We have tried to display in advance the actual commission paid for each property, and thus the refund that a client can expect to receive, but MLS rules forbid this disclosure via the web. For our first year in business, our average commission refund was 1.96% of the property value, so it has seemed fair to use 2% as an approximation of the commission refund a client can hope to get.
But we should still warn clients buying less-expensive homes that our minimum fee will limit their refund. This is a feature that slipped the last update to our website, but which we are putting into a new version of the site scheduled to be released at the end of this week.
The reason that we didn’t address this issue before was sloppiness rather than any nefarious attempt to make the telephone ring (we prefer that clients first approach us online, not by telephone, anyway); we instituted the minimum fee without taking the time to update the site in all the places we should have. It hasn’t been an issue with our clients so far because they tend to buy expensive homes, and those who don’t seemed well aware of the minimum from the warning displayed in the Offer Wizard.

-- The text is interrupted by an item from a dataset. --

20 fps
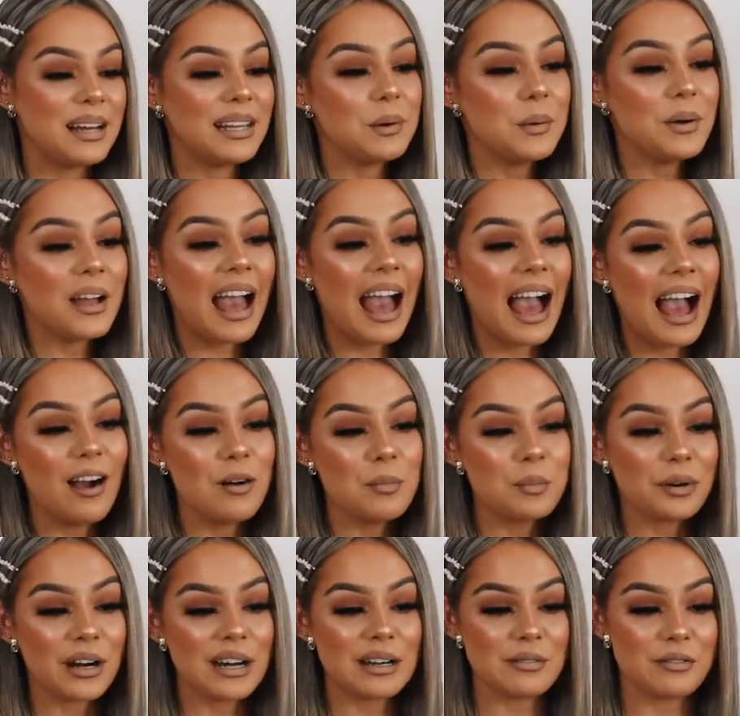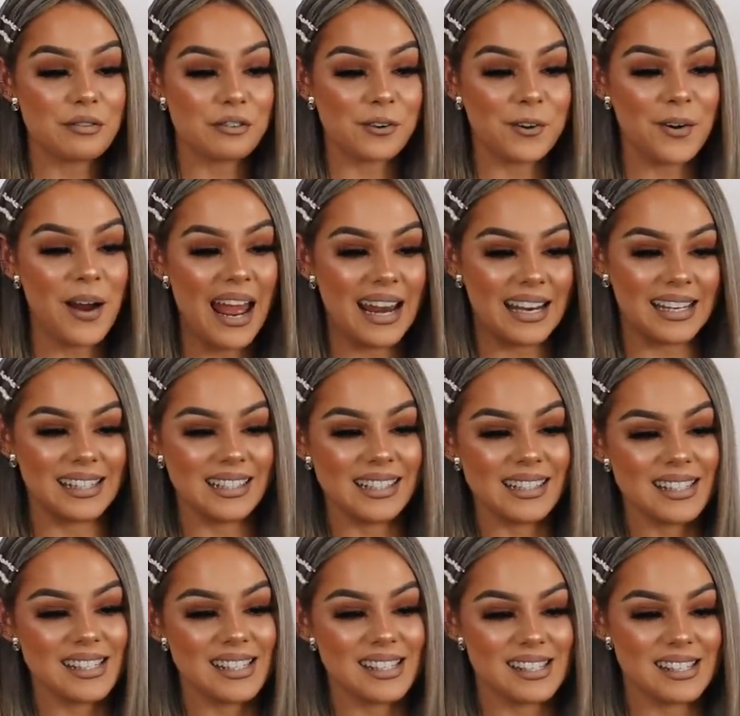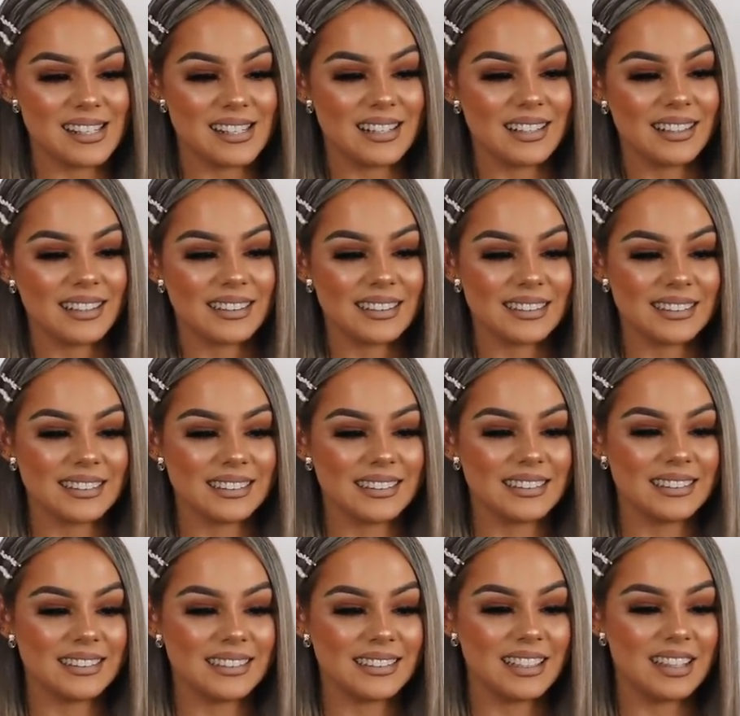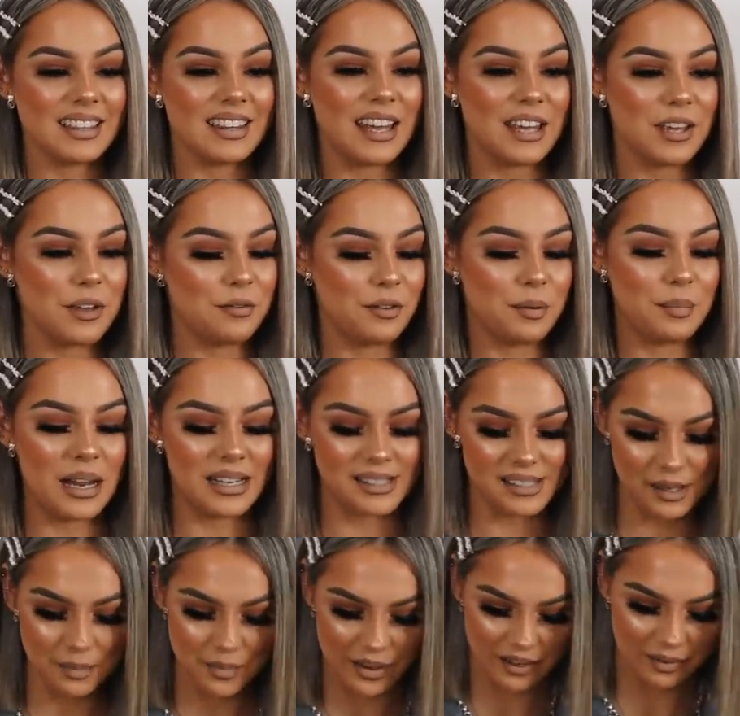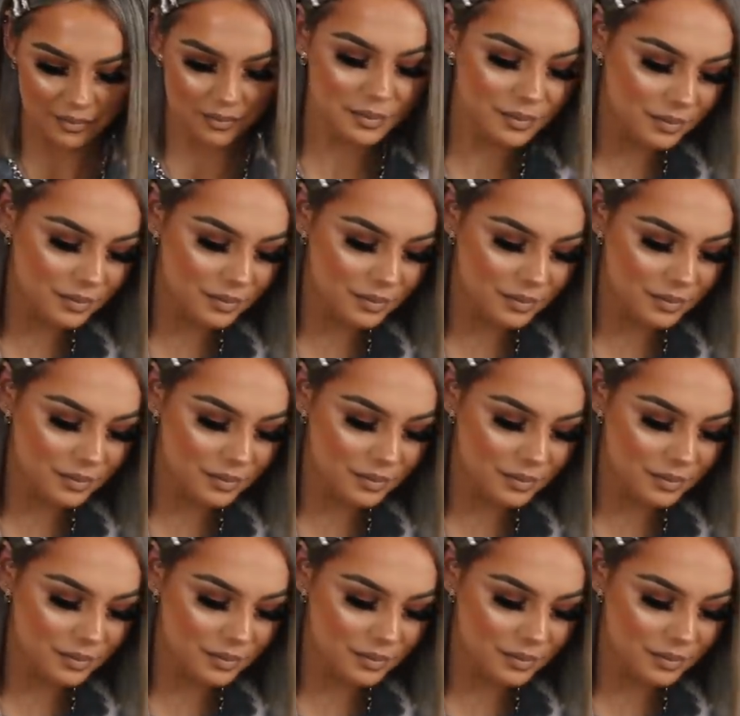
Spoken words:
My little cow print friends. Thank you for blessing me.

All the same, you make a good point, and we hope to address the issue later this week.
Regards,
Glenn
August 20, 2007 — 4:35 pm
Joshua Ferris says:
Glenn,
Thanks for addressing the point in a concise way. I applaud your quick efforts in addressing the issue at hand but do realize that being in the spotlight will force your company to be held to a higher standard and thus all mistakes you make will be noticed more than the average company’s would. Your offer wizard is an interesting concept. I do have one question for you though… What if the total commission amount offered to the buyer’s agency is less than $3,000? Does the buyer have to kick in the difference?
August 20, 2007 — 5:12 pm
Jeff Kempe says:
I appreciate your response as well, Glenn. I don’t buy it, but it’s appreciated nonetheless.
If I were an investor, the only thing that would worry me more than your deliberately deceiving your customers is your deceiving them due to … sloppiness.

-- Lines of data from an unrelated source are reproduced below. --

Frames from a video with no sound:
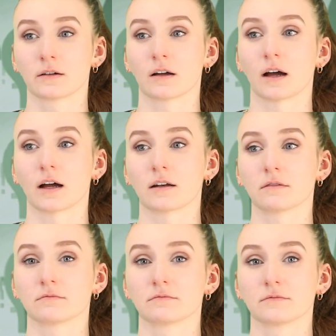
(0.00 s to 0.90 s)
God.
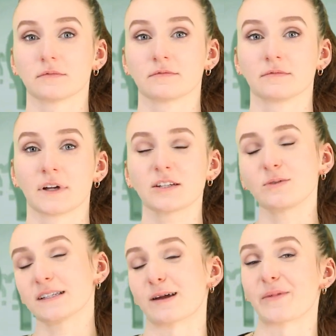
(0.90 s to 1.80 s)
I just
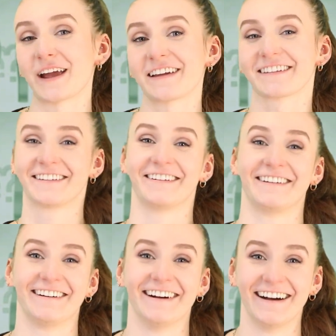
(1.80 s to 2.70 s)
wanna take a break.
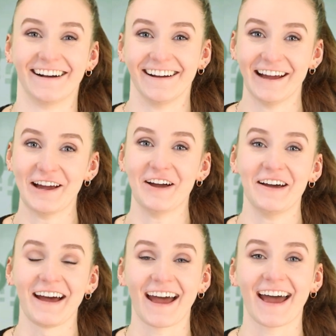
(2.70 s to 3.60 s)

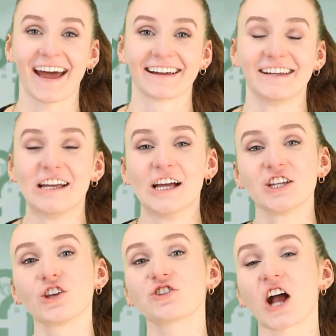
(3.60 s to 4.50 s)
ah!
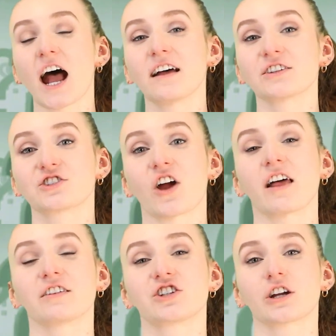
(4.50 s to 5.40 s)
So child
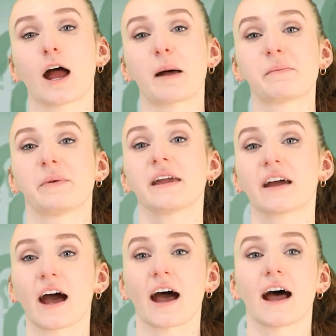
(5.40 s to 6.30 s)
astrologer
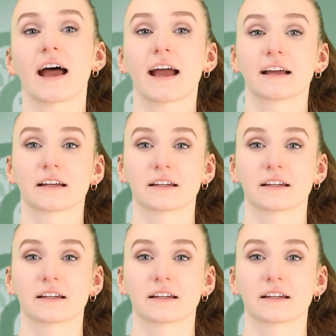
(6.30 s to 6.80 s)
Abiha...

It’s axiomatic: Under promise, over deliver. That goes triple for a startup. Transparency – honesty – generates confidence; if honesty means you’re not going to get the $250k buyer this time, perhaps he’ll come back when trading up.
But a buyer contacting Redfin expecting, due to a search engine promise, a $2700 rebate and finding instead the rebate will be $375, not only isn’t going to buy through you, but isn’t going to go to the next cocktail party singing your praises.

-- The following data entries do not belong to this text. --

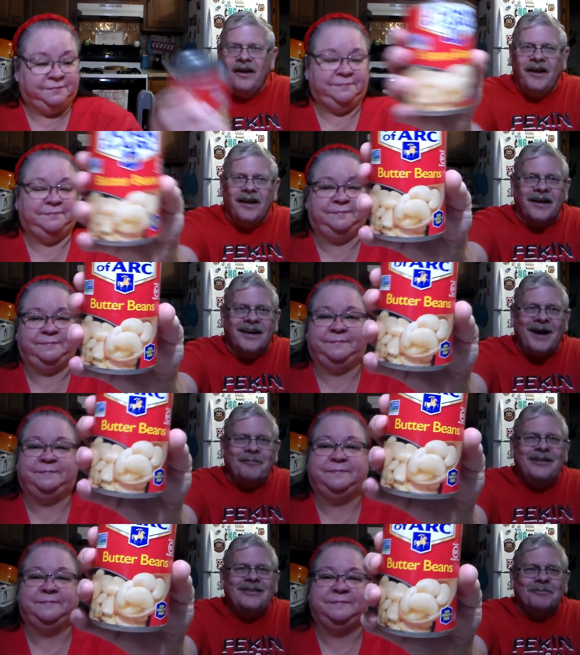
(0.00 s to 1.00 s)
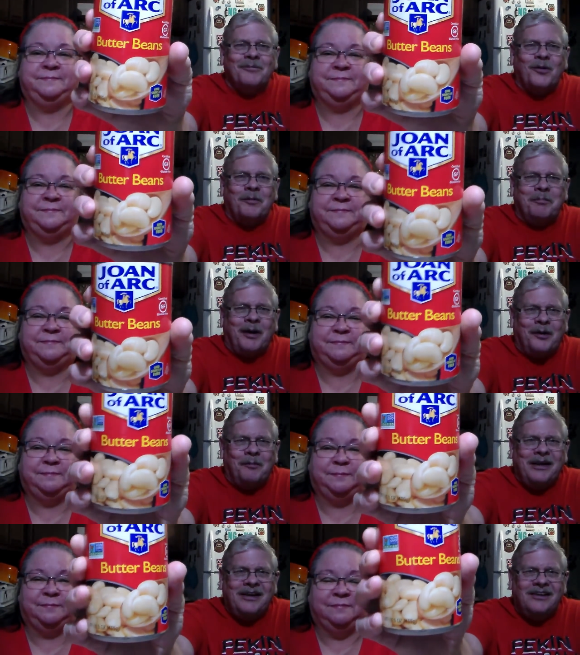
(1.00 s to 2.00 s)
Speaker 1: Mm-hmm. Got me some more
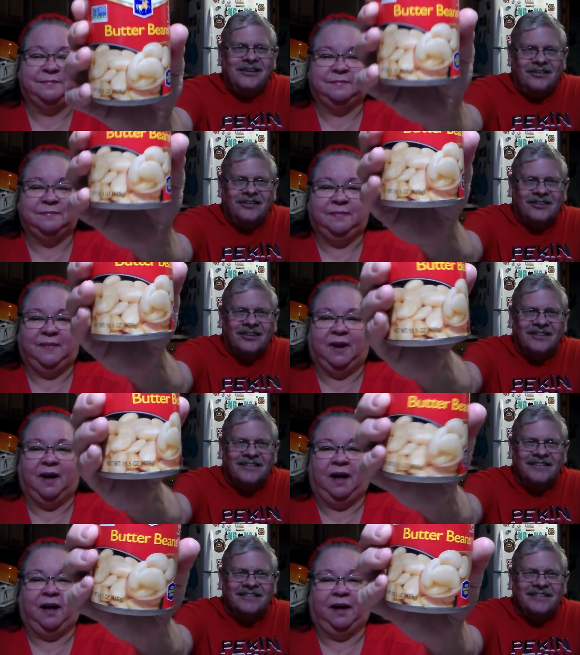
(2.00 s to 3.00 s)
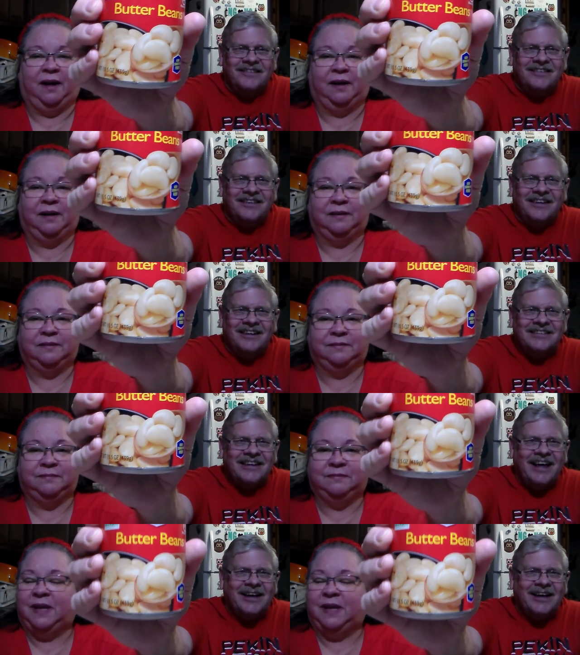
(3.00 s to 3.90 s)
butter beans. She doesn't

That isn’t Peter Drucker esoterica, it’s common sense, and should be a top priority, not an afterthought.
Best.
August 20, 2007 — 6:52 pm
Leonard Wallace says:
…we hope to address the issue later this week. – Glen – 8/20.
Well, it’s September 9 and Redfin still is operating the ‘bait and switch’. Their website states the amount of savings in BOLD RED letters, but the true savings is a fraction on many listings. NO asterisk, NO fine print, just a false number (although they did lower it, it is still nearly 3 TIMES their actual savings.)
Here’s the latest on the same listing:
Price: $135,000
Redfin Savings: $1,050
1 of 1
1828 METZEROTT RD #304
HYATTSVILLE, MD 20783
Beds: 1 On Redfin: 230 days
Baths: 1 Year Built: 1964
SQ.FT.: 634 Lot Size: –
$/SQ.FT.: $213 MLS#: PG6292757
So now, instead of $2,700 it is $1,050. but it should be $375!
Whatever your feelings on the Redfin business model, there is no way to support the blantant misrepresentation that Redfin uses to get their phone to ring and their mailbox to fill. Redfin was put on notice, but they refuse to correct their mistakes.